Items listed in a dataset
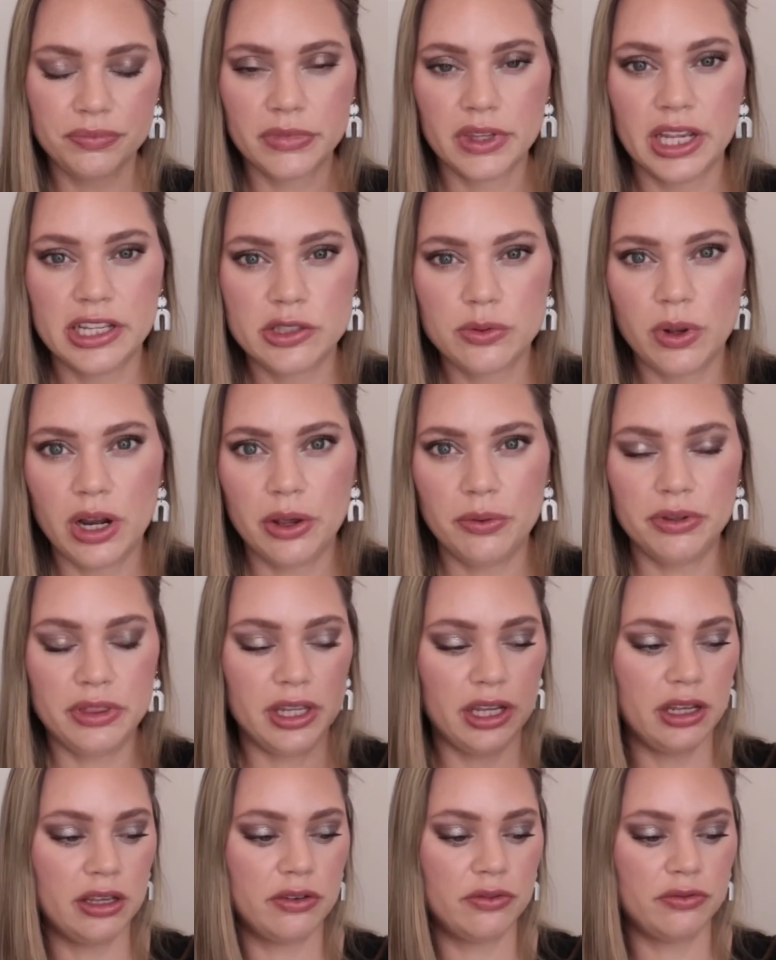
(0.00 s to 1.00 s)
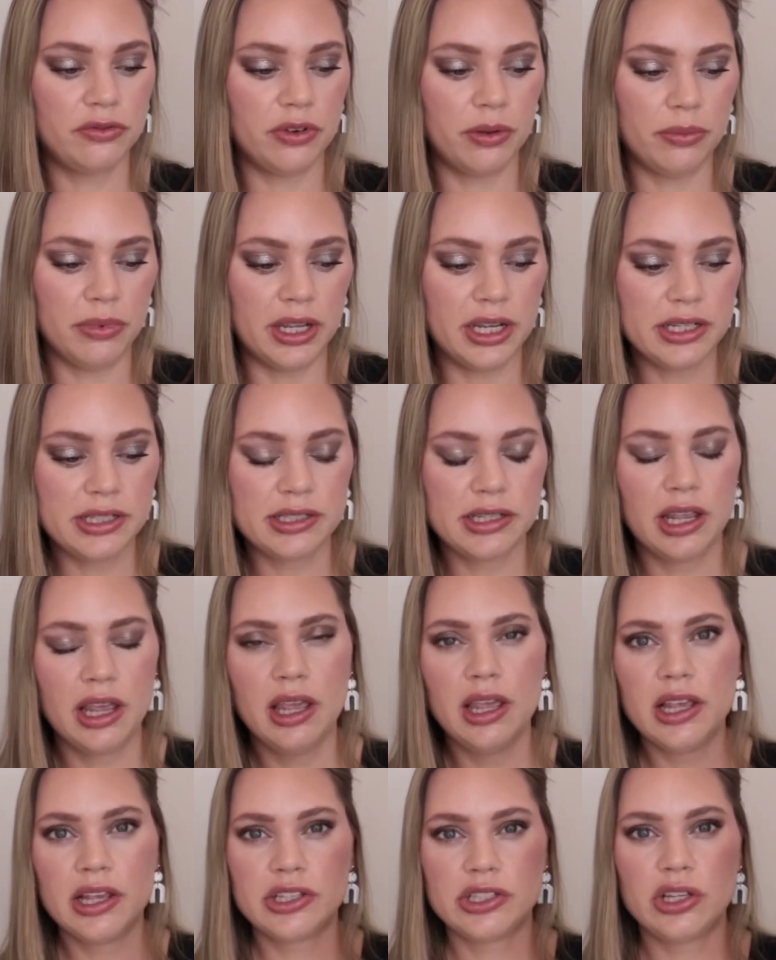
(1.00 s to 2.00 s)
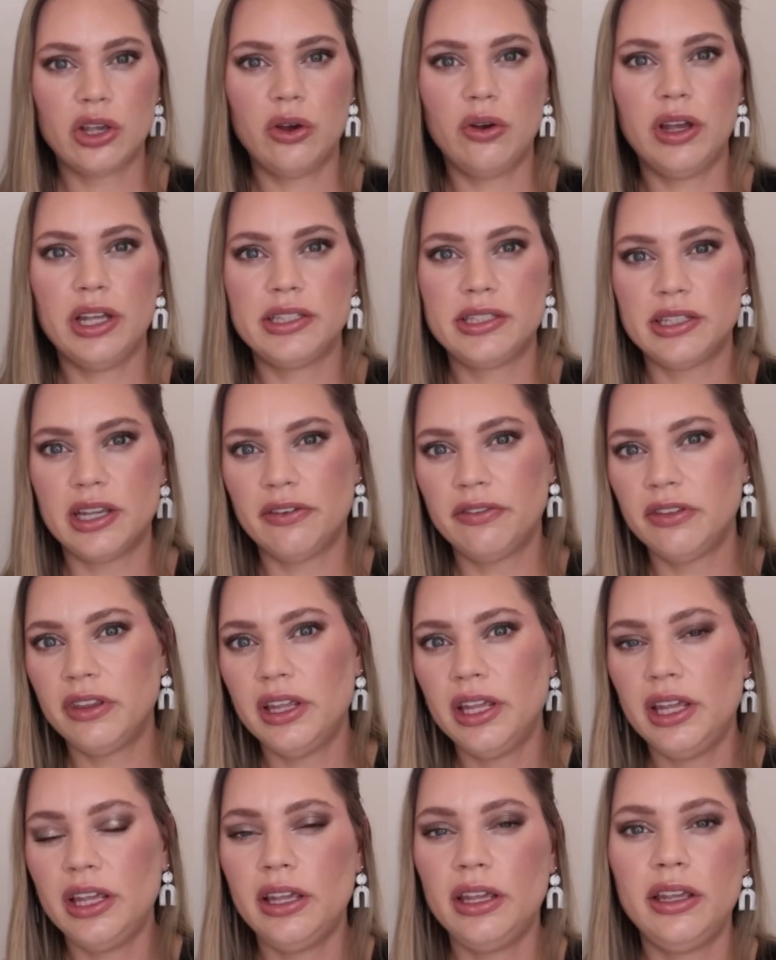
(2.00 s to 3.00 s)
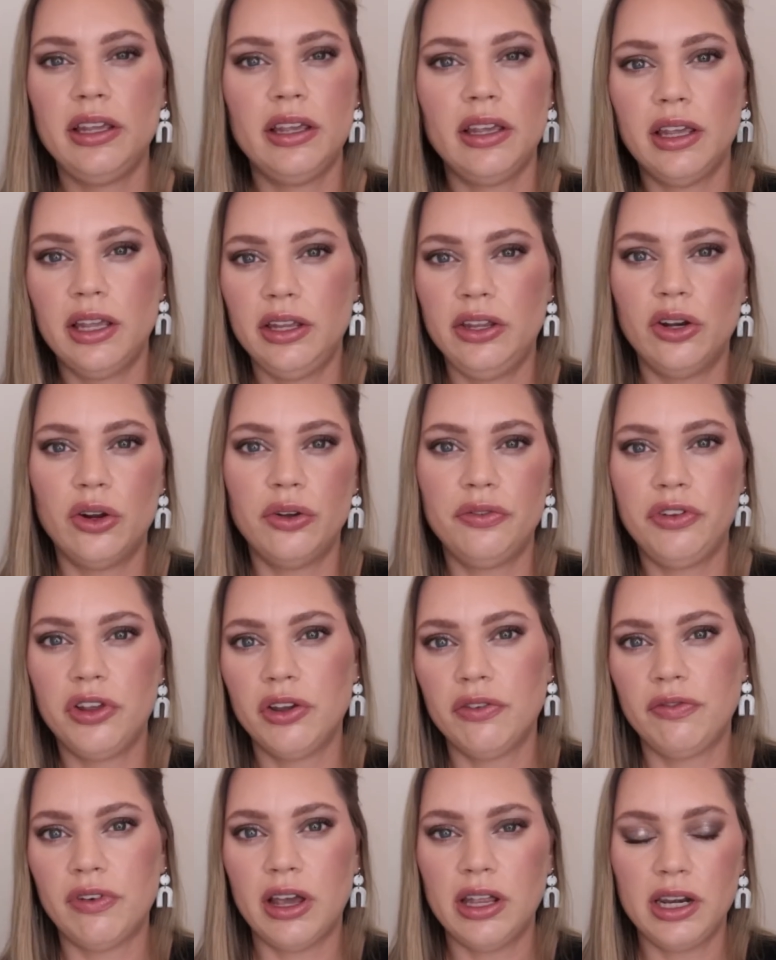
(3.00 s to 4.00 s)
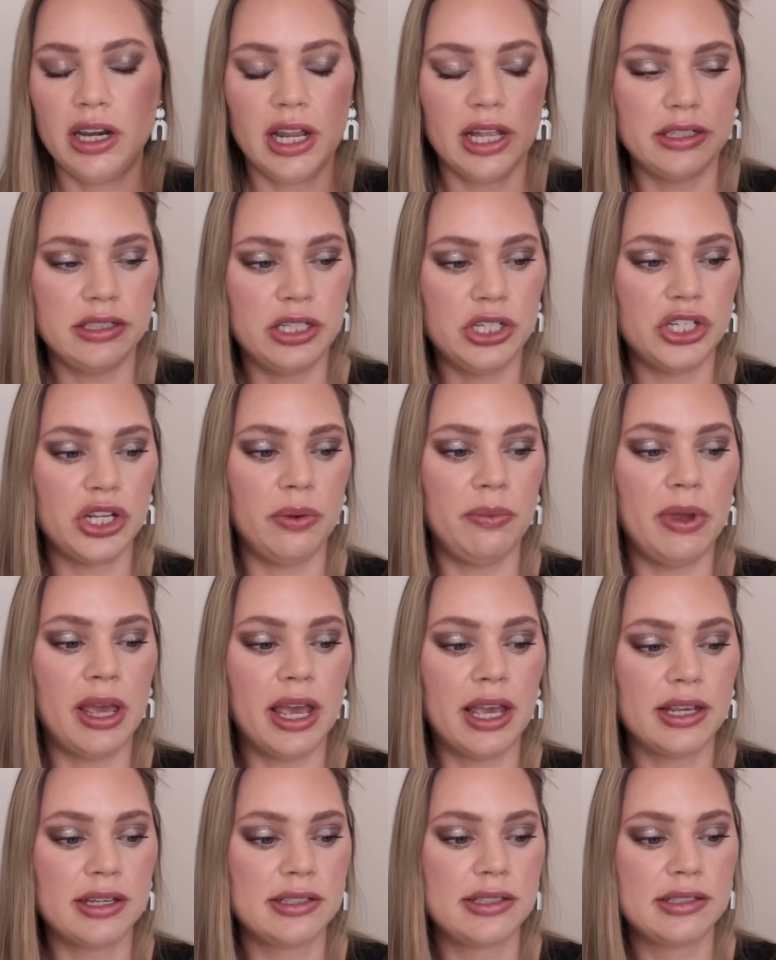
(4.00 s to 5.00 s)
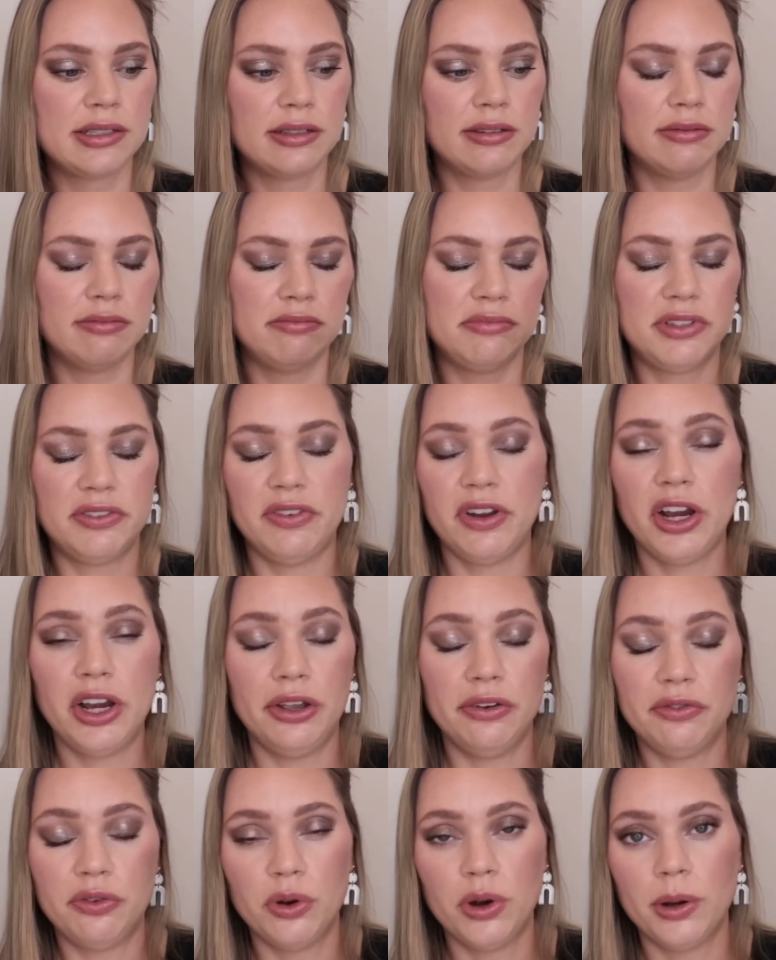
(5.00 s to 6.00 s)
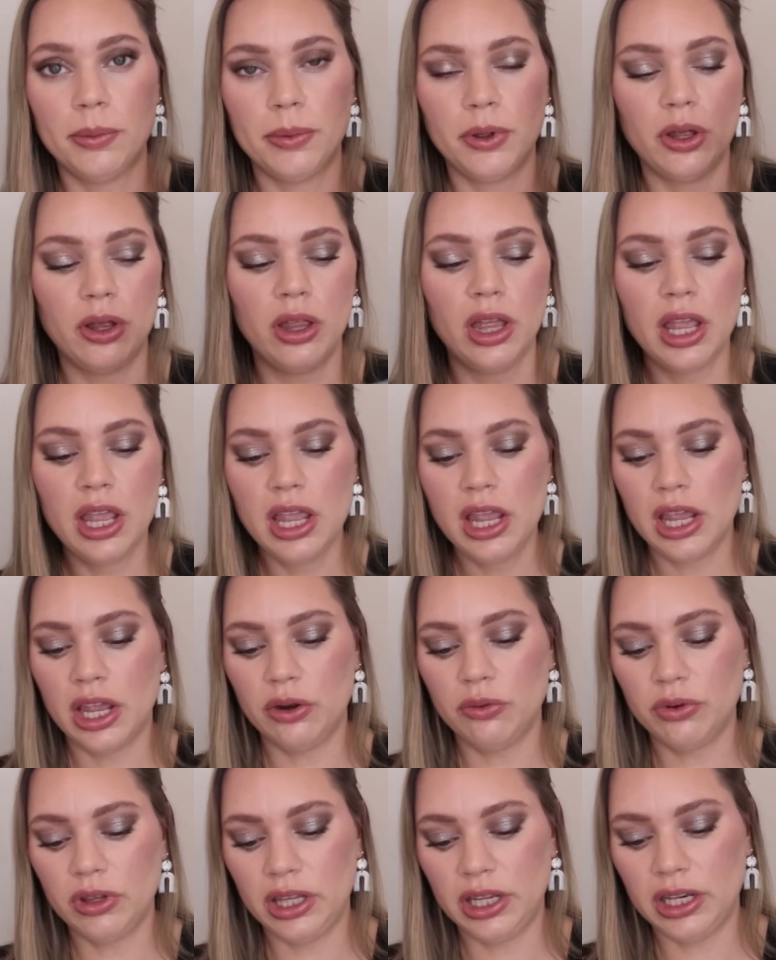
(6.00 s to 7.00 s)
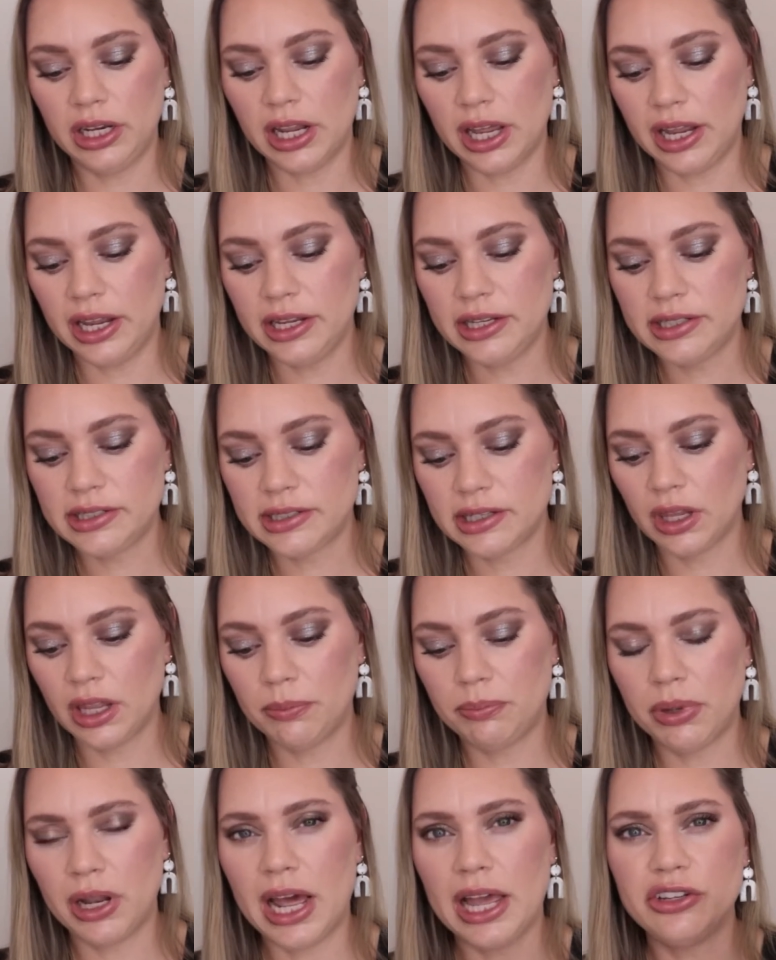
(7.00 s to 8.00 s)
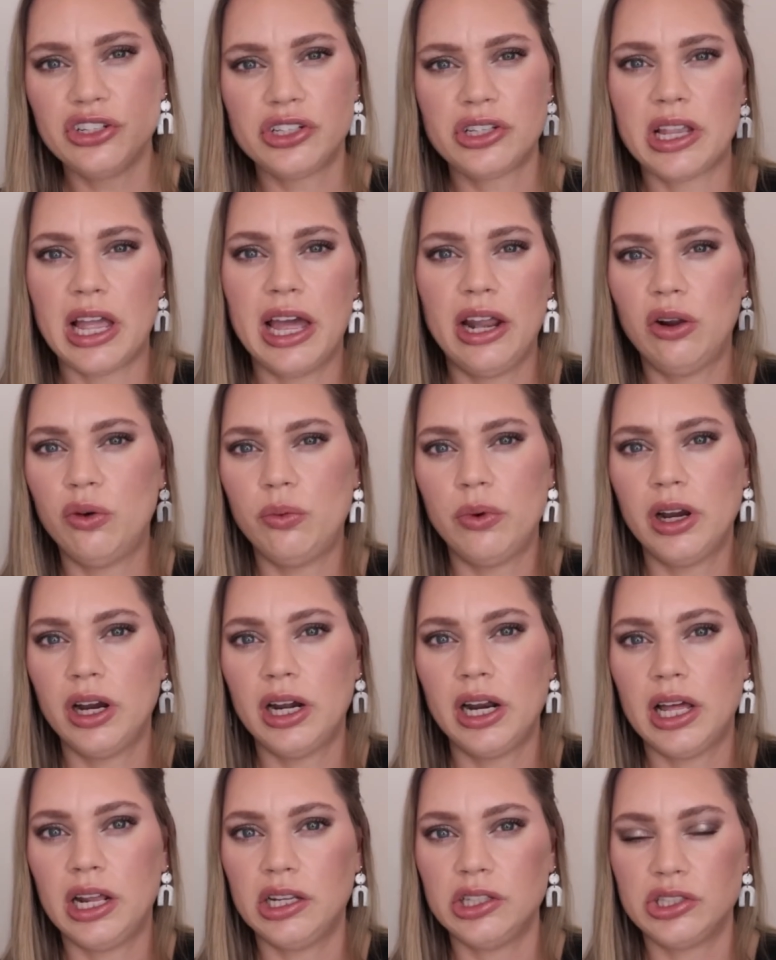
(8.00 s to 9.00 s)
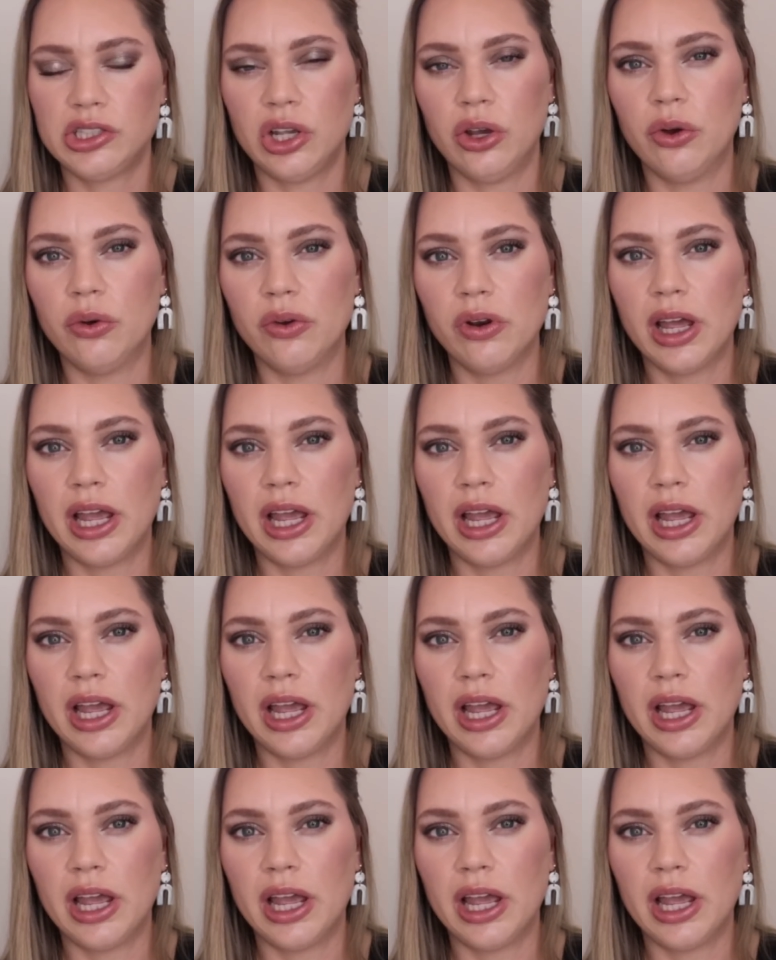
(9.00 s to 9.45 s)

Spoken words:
It's what I would think from this. So it's definitely, you know, if you can find it at TJ Maxx, it's very affordable and really nice. But I don't wear it on its own.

- **Instructions for the task**:
When you transcribe the entries, reproduce each line exactly and skip any picture.

- **Task output**:
(0.00 s to 1.00 s)
(1.00 s to 2.00 s)
(2.00 s to 3.00 s)
(3.00 s to 4.00 s)
(4.00 s to 5.00 s)
(5.00 s to 6.00 s)
(6.00 s to 7.00 s)
(7.00 s to 8.00 s)
(8.00 s to 9.00 s)
(9.00 s to 9.45 s)

Spoken words:
It's what I would think from this. So it's definitely, you know, if you can find it at TJ Maxx, it's very affordable and really nice. But I don't wear it on its own.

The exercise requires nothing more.